| Problem details |
The answer should match the entries below word for word, minus their pictures.

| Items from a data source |
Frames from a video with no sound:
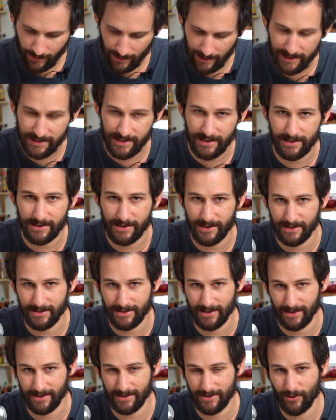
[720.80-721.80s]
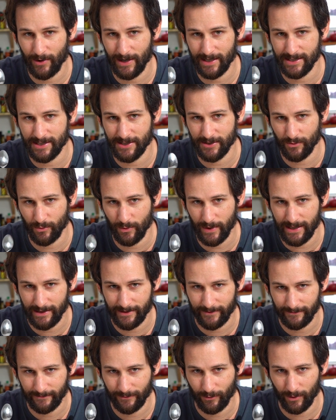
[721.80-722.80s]
it's quite sweet
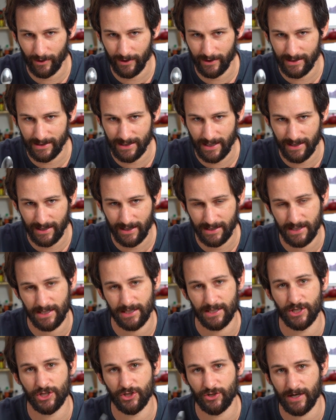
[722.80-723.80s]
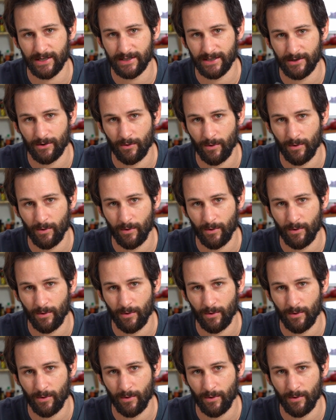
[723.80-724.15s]
for what it is. I think it's extracted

| Solution |
Frames from a video with no sound:
[720.80-721.80s]
[721.80-722.80s]
it's quite sweet
[722.80-723.80s]
[723.80-724.15s]
for what it is. I think it's extracted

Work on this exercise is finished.